To do
Only the lines from the one containing "[00:00:03.00 to 00:00:04.00]" through the end of the data are wanted, reproduced exactly and without pictures.

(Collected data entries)

*****

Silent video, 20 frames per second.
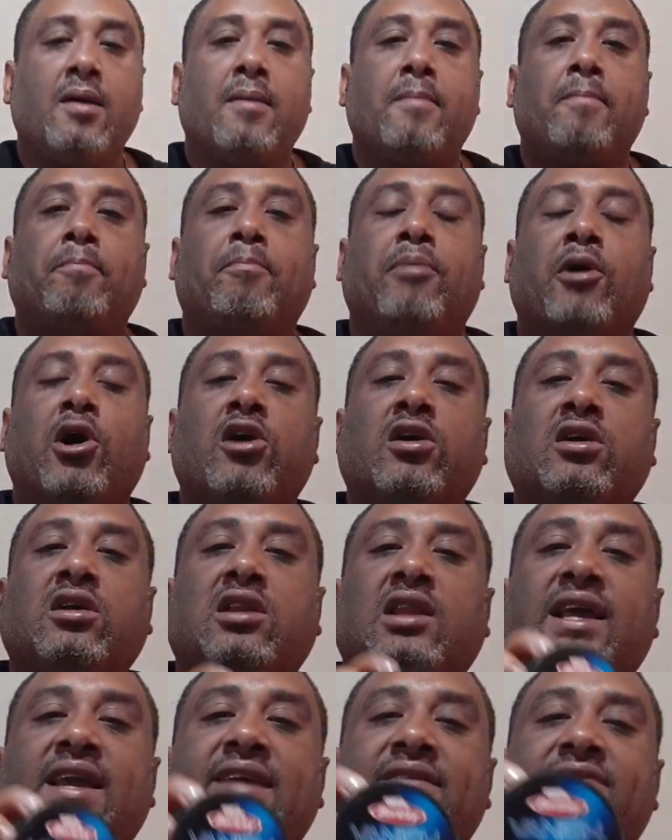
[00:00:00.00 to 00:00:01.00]

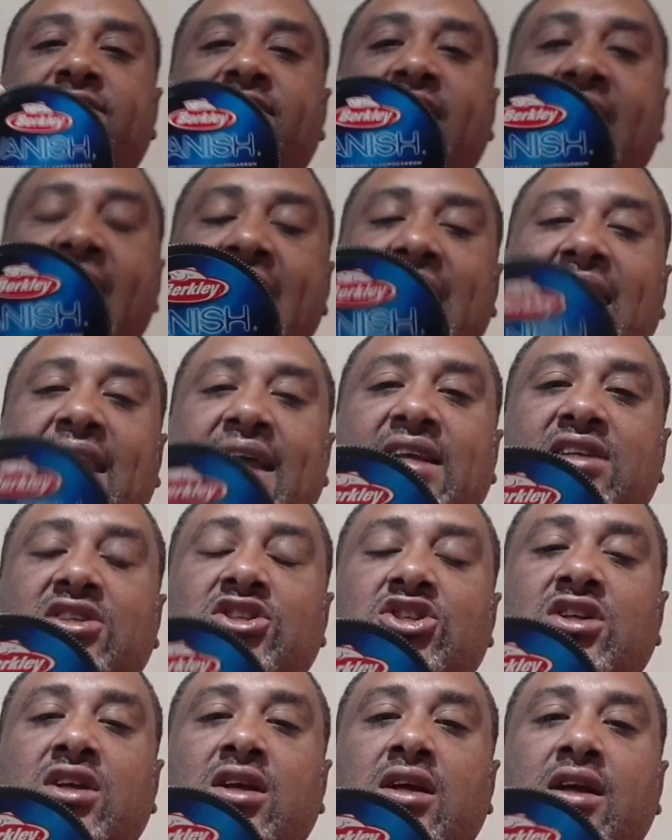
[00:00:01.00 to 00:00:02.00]
Berkeley
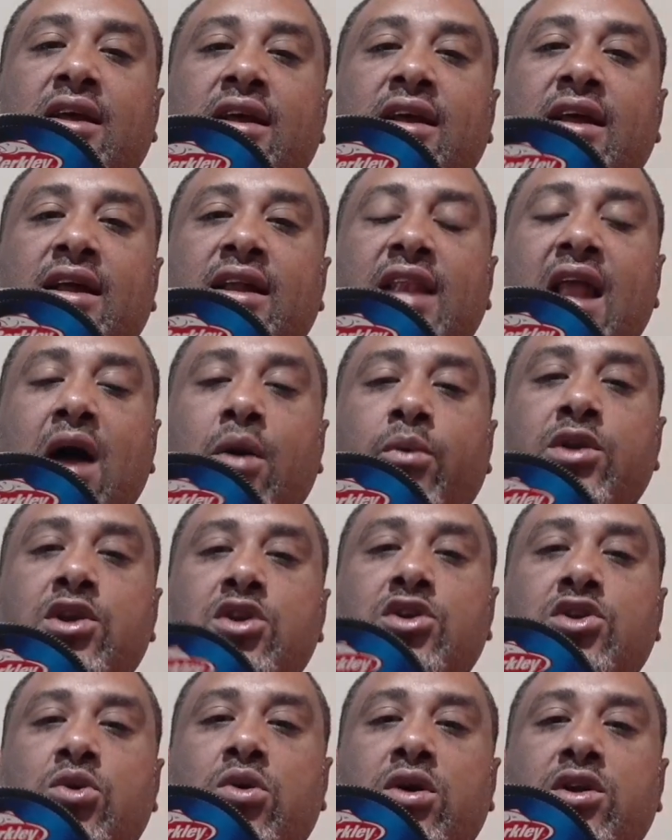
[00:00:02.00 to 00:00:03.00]
Vanish. Now when
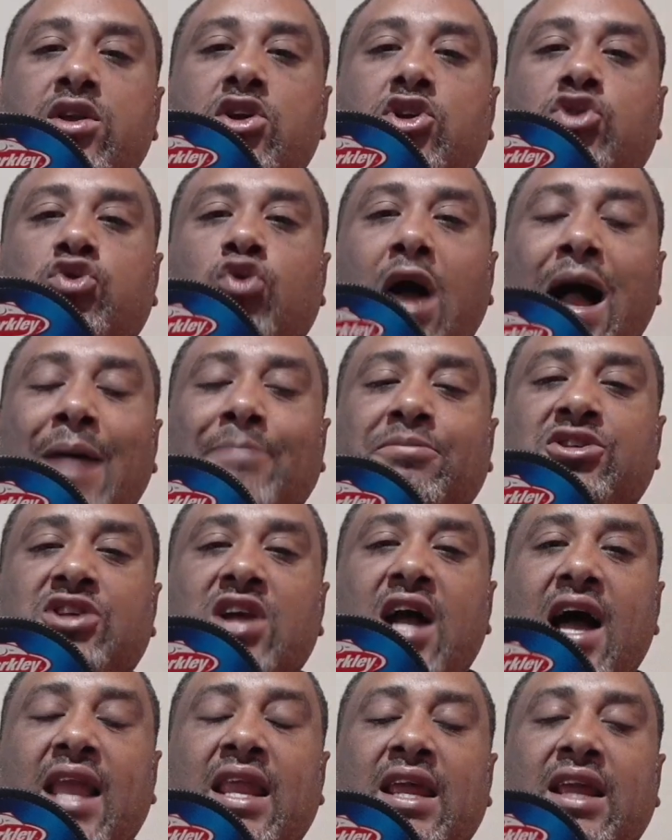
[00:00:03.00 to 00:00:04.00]
you're doing your drop
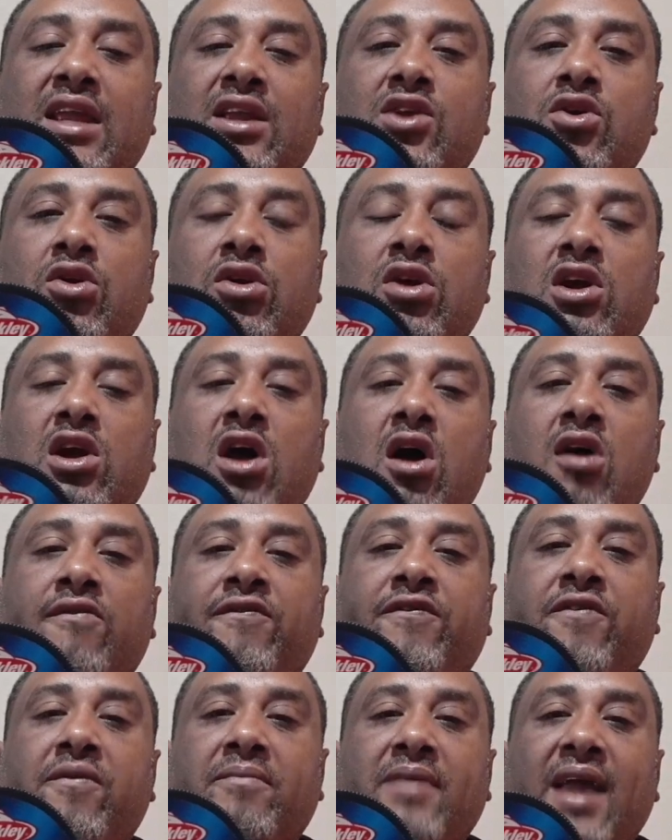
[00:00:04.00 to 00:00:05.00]
shotting, you can go
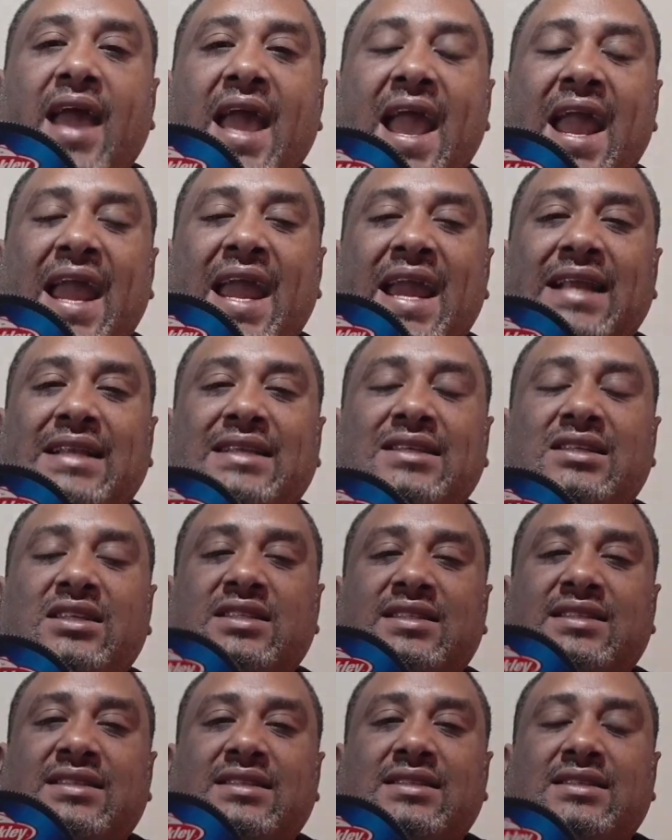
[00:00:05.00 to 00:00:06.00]
from 8
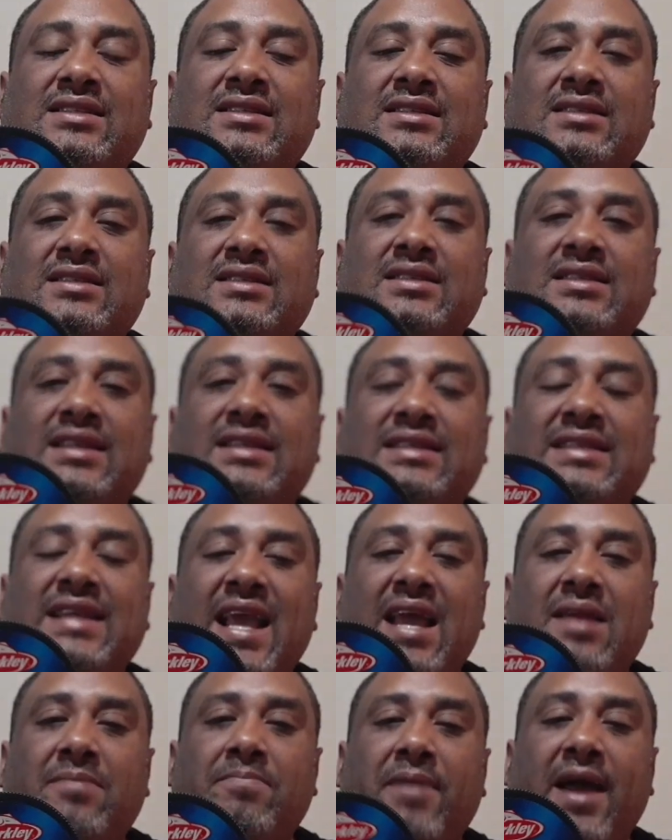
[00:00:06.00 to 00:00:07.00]
to
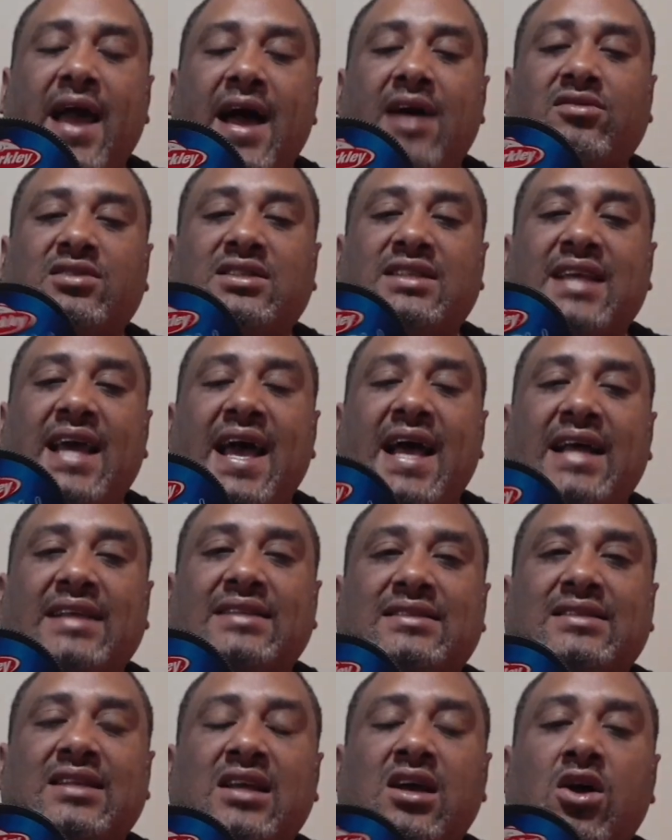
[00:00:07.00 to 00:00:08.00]
10-pound
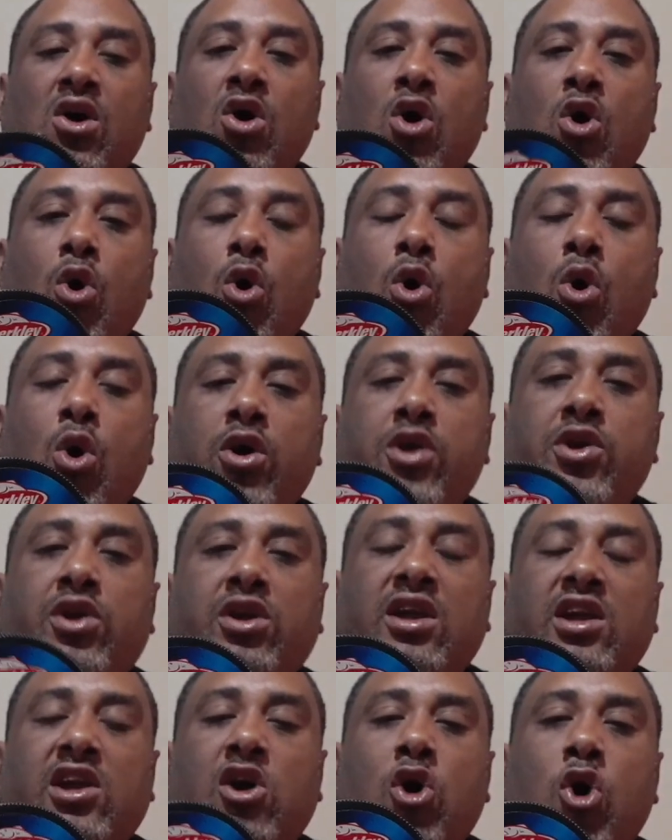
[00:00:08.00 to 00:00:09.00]
test, or you
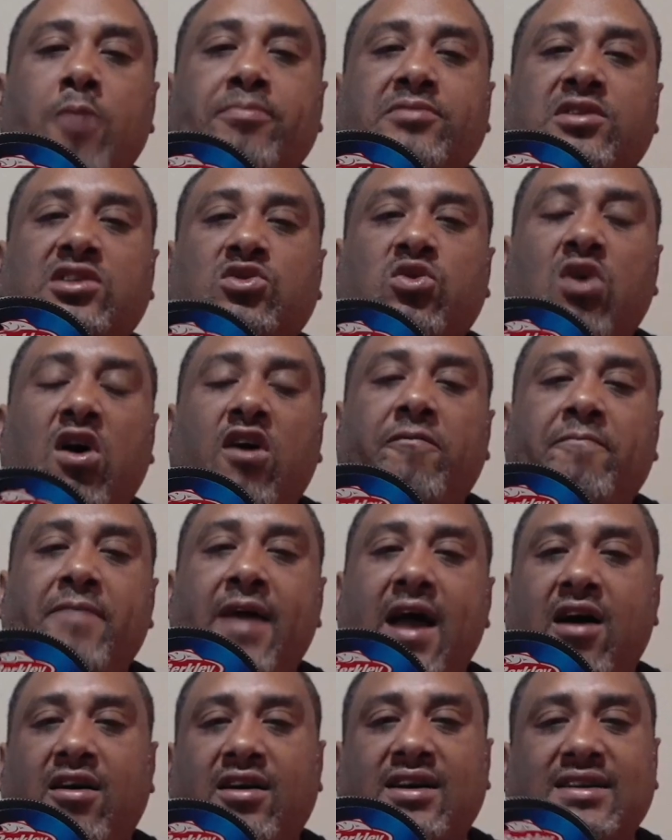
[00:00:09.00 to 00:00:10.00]
can go up to
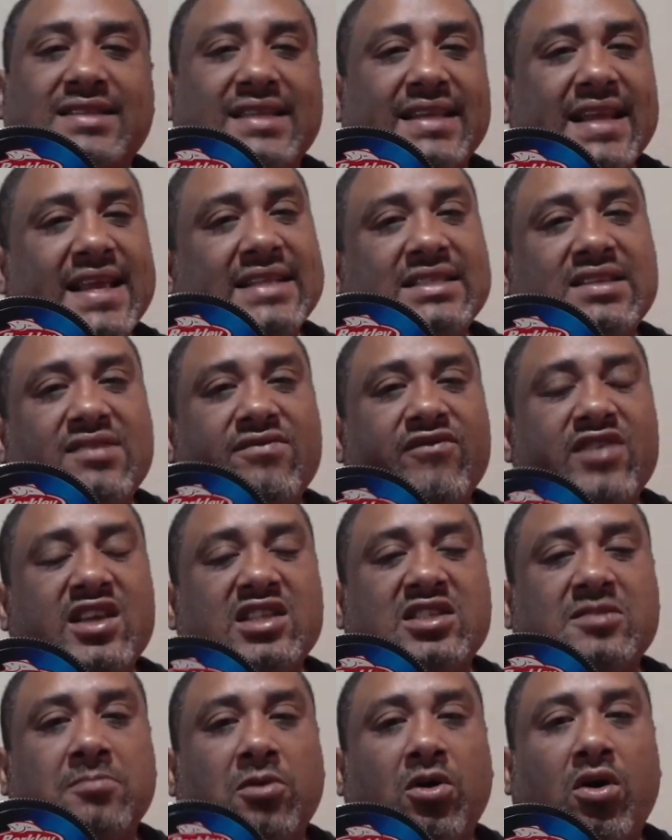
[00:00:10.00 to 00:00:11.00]
12-pound because it is
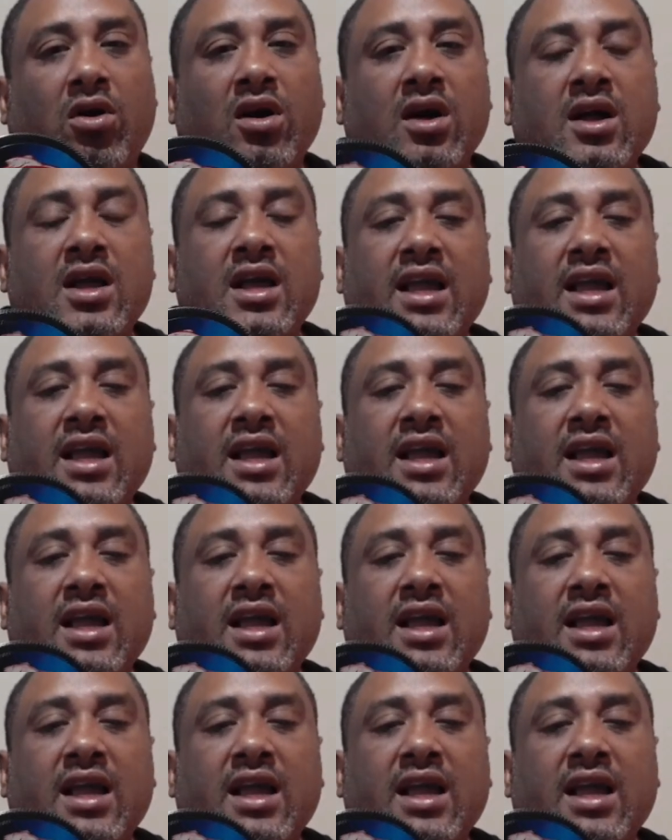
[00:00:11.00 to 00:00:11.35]
invisible.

*****

Response
[00:00:03.00 to 00:00:04.00]
you're doing your drop
[00:00:04.00 to 00:00:05.00]
shotting, you can go
[00:00:05.00 to 00:00:06.00]
from 8
[00:00:06.00 to 00:00:07.00]
to
[00:00:07.00 to 00:00:08.00]
10-pound
[00:00:08.00 to 00:00:09.00]
test, or you
[00:00:09.00 to 00:00:10.00]
can go up to
[00:00:10.00 to 00:00:11.00]
12-pound because it is
[00:00:11.00 to 00:00:11.35]
invisible.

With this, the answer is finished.